爬虫repo地址:https://github.com/Karmenzind/EasyGoSpider
此处需求为:
- 返回json中带有
{"code": 0}
时,将此请求加入重试队列 - 假如json中含有cookie被禁信息,对cookie列表进行修正
源码注释中有一句:
Failed pages are collected on the scraping process and rescheduled at the end, once the spider has finished crawling all regular (non failed) pages.
继而根据Scrapy doc对通用Download Middleware中process_response的介绍:
If it returns a Request object, the middleware chain is halted and the returned request is rescheduled to be downloaded in the future.
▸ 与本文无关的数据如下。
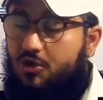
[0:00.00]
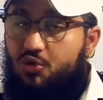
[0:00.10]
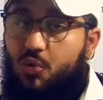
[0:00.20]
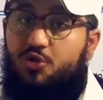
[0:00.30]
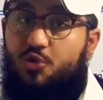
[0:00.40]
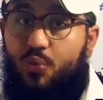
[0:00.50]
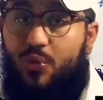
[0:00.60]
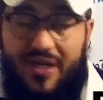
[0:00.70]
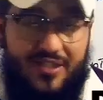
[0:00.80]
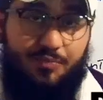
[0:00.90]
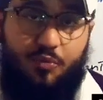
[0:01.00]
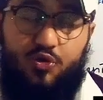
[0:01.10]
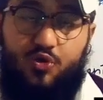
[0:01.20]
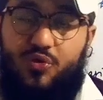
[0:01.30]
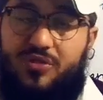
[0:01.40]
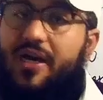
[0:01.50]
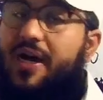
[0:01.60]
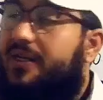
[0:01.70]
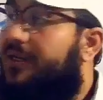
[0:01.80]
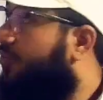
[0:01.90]
So what we are supposed to do is
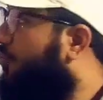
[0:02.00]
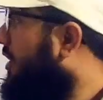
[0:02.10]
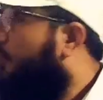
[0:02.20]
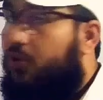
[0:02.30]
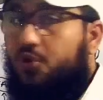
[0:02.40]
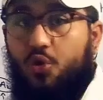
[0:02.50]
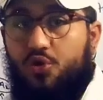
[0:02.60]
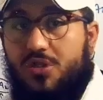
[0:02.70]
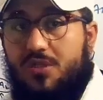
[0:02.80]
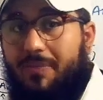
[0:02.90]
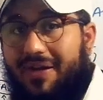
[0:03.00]
that go for those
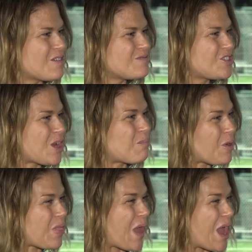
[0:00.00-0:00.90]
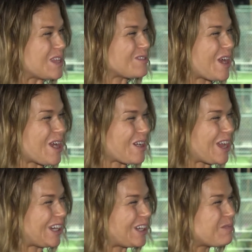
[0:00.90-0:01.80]
tread both lines, right? Air
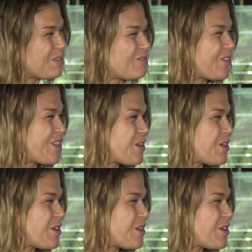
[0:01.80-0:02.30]
Canada, but for the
This is the same behavior as if a request is returned from process_request().
返回request对象时,该response不会再进入spider.parse_item方法,因而无需考虑在后者中的处理。
最后修改结果为:
class LocalRetryMiddleware(RetryMiddleware):
def process_response(self, request, response, spider):
if request.meta.get('dont_retry', False):
return response
if response.status in self.retry_http_codes:
reason = response_status_message(response.status)
return self._retry(request, reason, spider) or response
# customiz' here
resp_dct = json.loads(response.body)
if resp_dct.get('code') != 0:
reason = "Code is not 0."
if resp_dct.get("data") == "\\u8be5\\u7528\\u6237\\u8bbf\\u95ee\\u6b21\\u6570\\u8fc7\\u591a".decode(
'unicode_escape'): # 访问次数过多
banned_cookie = response.request.cookies
reason = "%s has been BANNED today." % banned_cookie
spider.logger.warning(reason)
spider.cookies.remove(banned_cookie)
mongo_cli.cookies.find_one_and_update({"cookie": banned_cookie},
{"$set": {"FailedDate": str(datetime.date.today())}})
return self._retry(request, reason, spider) or response
return response
settings中激活
DOWNLOADER_MIDDLEWARES = {
"scrapy.contrib.downloadermiddleware.redirect.RedirectMiddleware": None,
"EasyGoSpider.middleware.LocalRetryMiddleWare": 302
}
另外需要修改Retry time和Filter规则,此前已经设置,忽略。